Figures 10 and 11 illustrate that the ranking of BEs obtained by the conventional method is completely different from those obtained by the proposed approaches when trying to eliminate, control, or substitute for obtaining further corrective actions. However, this comparison shows that the first priorities of BE using all methods are the same with consideration of different precedences among Bes, whereas the rest of BEs have considerable different priorities. In addition, it is vital to acquire corrective actions for at least the first 10 BEs on the ranking list to improve the safety performance of the company. Therefore, there is no difference to how the ranking list is considered for obtaining corrective actions. In addition, several studies have been done in the literature to represent the reliability of important measures as tools for recognizing the critical BEs. Author strongly believes that even though the integration of IFNs PFNs and BN method provides much more reliable information, it depends on the company’s conditions and the capacity to determine which ranking techniques are most appropriate for them.

Fig. 10
figure 10

Comparison between the three types of FTA-based ranking

Fig. 11
figure 11

Comparison between the three types of BN-based ranking

Conclusion

This study aimed to propose a new framework based on the 2-tuple intuitionistic fuzzy numbers to improve knowledge acquisition in failure diagnosis analysis using FTA. A Bayesian network mechanism is engaged in a same way to handle the shortages of conventional FTA as well. The study highlights an improvement in the completeness and enhancement in the probability computation for a spherical storage hydrocarbon tank system fault in a production process as a case study. Additionally, comparing the results of existing techniques [56, 77] and the proposed approaches showed that uncertainty factors about the reliability decreases and the result are much more exact besides having improvement and progressive in knowledge acquisition. Therefore, the proposed model has following attractions to compare the conventional ones:

  • It has the capability of allowing the natural modeling of incomplete knowledge. The approach uses IFS and PFS as a knowledge acquisition tool, thus reducing knowledge elicitation from the experts to a minimum. In this way, the knowledge acquisition bottleneck can be managed.

  • The proposed model has capability of allowing the natural modeling of incomplete knowledge. The approach uses IFNs; in this way, the knowledge acquisition bottleneck can be managed.

  • Fuzzy knowledge in expert systems, like human cognition and thinking, can be accustomed automatically following the changing environment through our BN model based on IFNs and PFNs. This is an innovation over other models.

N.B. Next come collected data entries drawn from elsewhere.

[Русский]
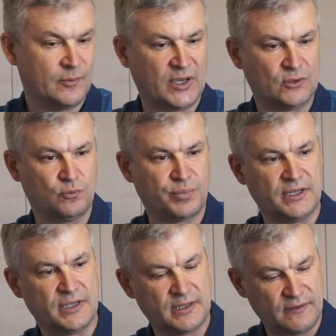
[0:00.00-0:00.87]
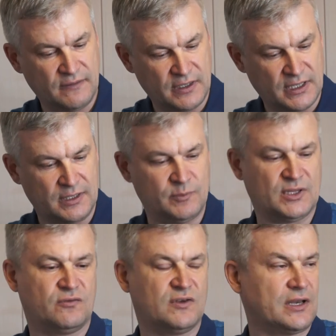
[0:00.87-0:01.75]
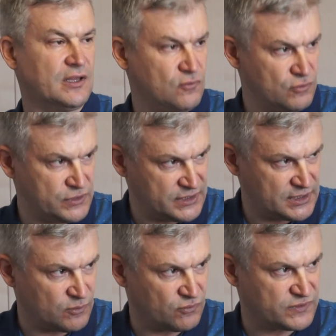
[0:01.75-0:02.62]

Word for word: Поэтому проникновение именно в корневую систему,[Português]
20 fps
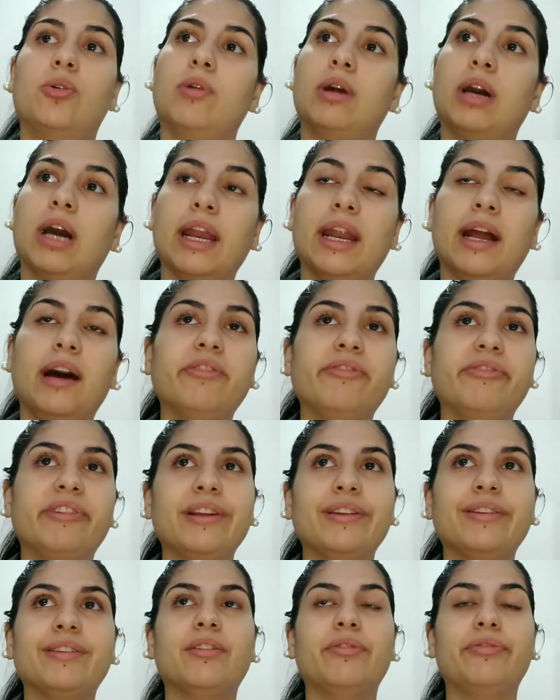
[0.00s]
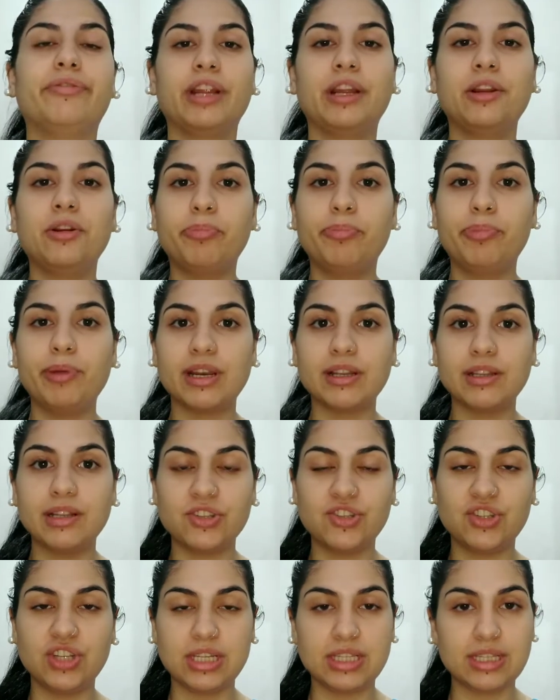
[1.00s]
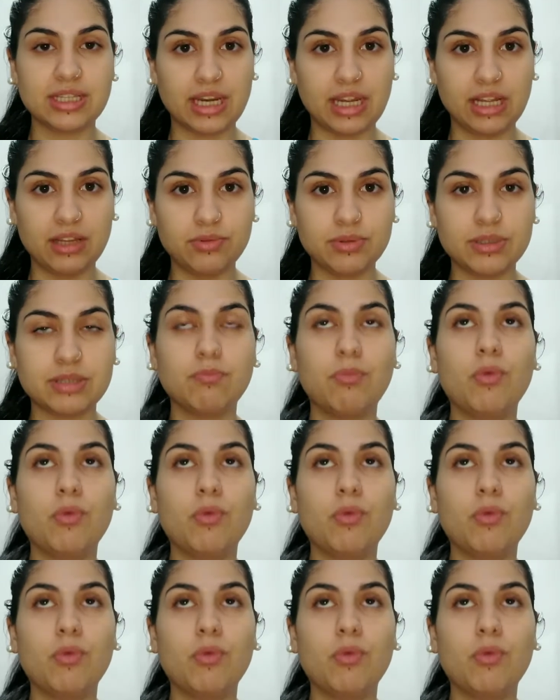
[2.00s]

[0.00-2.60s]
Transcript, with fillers: O canal vem sofrendo perdas de inscritos,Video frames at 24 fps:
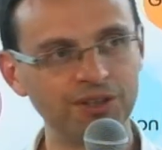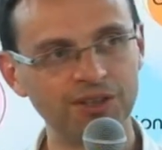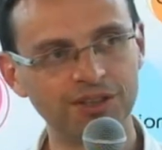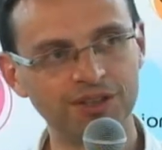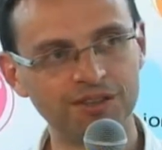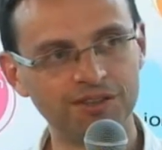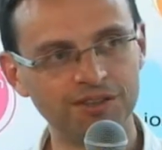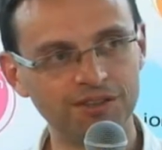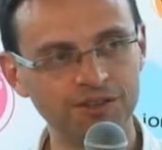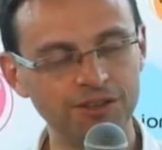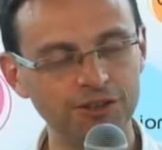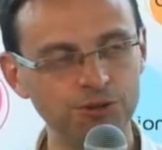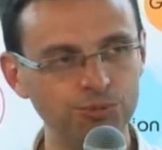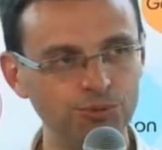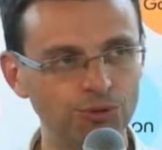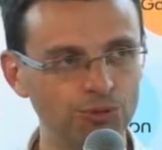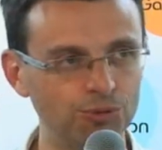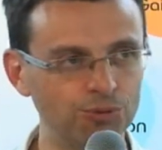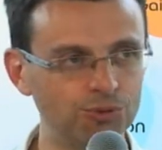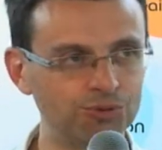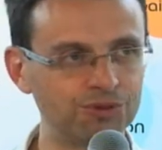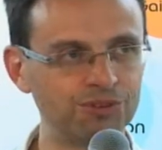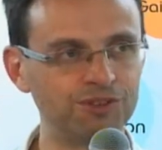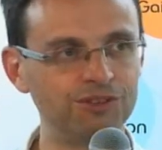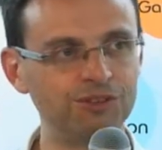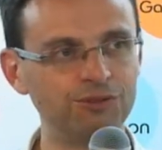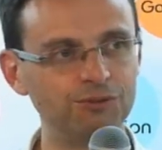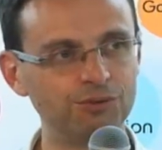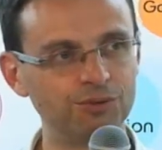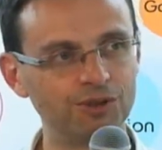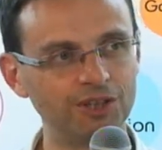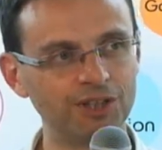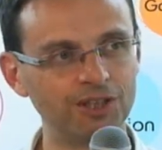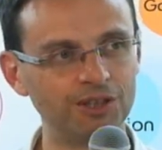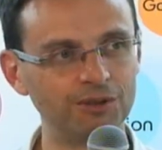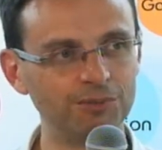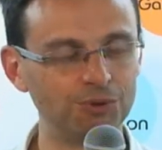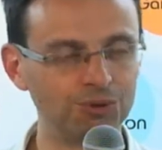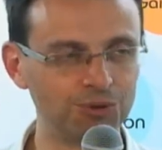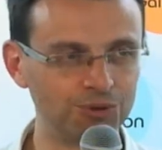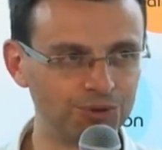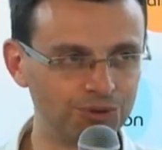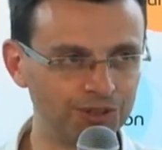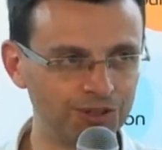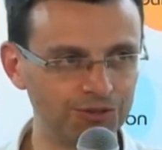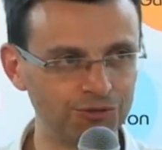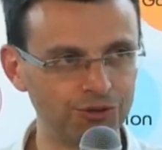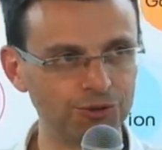un site pour mon site web, euh,
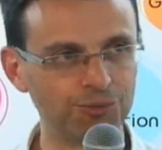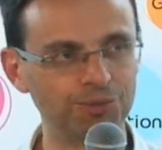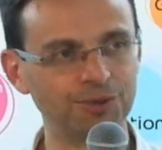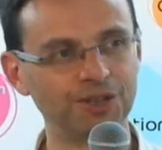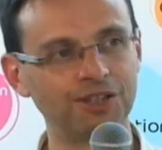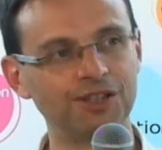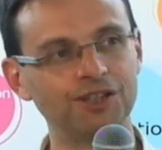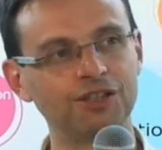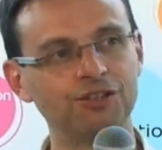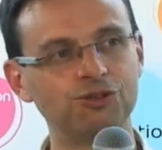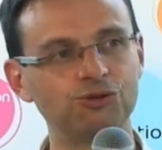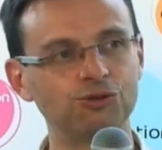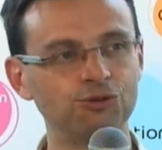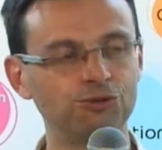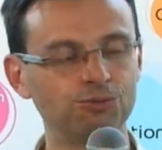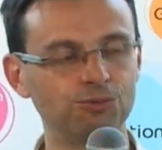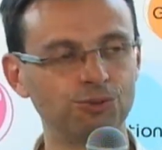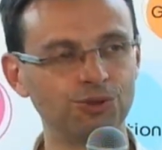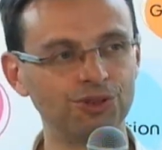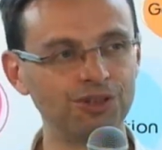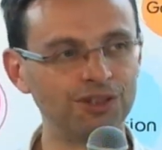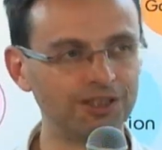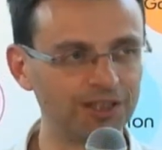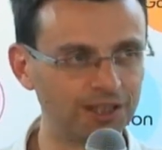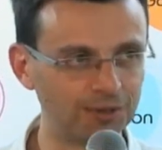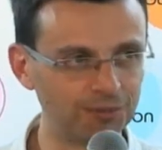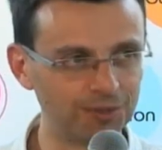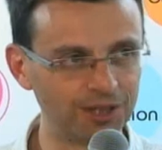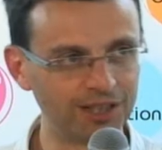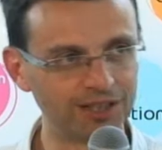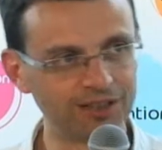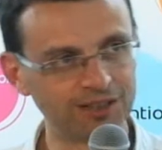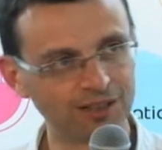développer quelque chose pour les tablettes,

  • Using BN has capability of letting to use historical data to update our risk analysis based on domestic information. FTA as a statistic analysis means that the assessors cannot analyze in deductive reasoning way, whereas the BN can deal with this considerable lack.

  • CCF and conditional dependencies between identified BEs are common fact in conventional FTA, and many methods are available such as using Beta factor to handle mentioned dependencies which seems that they are not more effective and efficient tools, whereas BN using conditional probability and graphical representation has high superiority to handle dependencies.

  • Fuzzy knowledge in expert systems, like human cognition and thinking, can be adjusted automatically following the changing environment through our fuzzy BN model. This is an innovation over other models.

At present, we use constant amount of probability for BEs. As a direction for further studies, we plan to use Bayesian updating mechanism for adding new possible probability data. In addition, we plan to apply the proposed model in dynamic system using dynamic FTA. The case study presented in this article provides assurance on the methodology and its competency in examining the failure of process components. Yet the current application was concentrated on automotive industry, the methodology could easily be extended to other processing systems. Furthermore, the IFNs which are used in this paper may be considered as traditional IFNs in fuzzy logic concepts. An argumentation on uncertainty treatment and comparing results using methods such as probability and Dempster–Shafer theory may consider for further studies.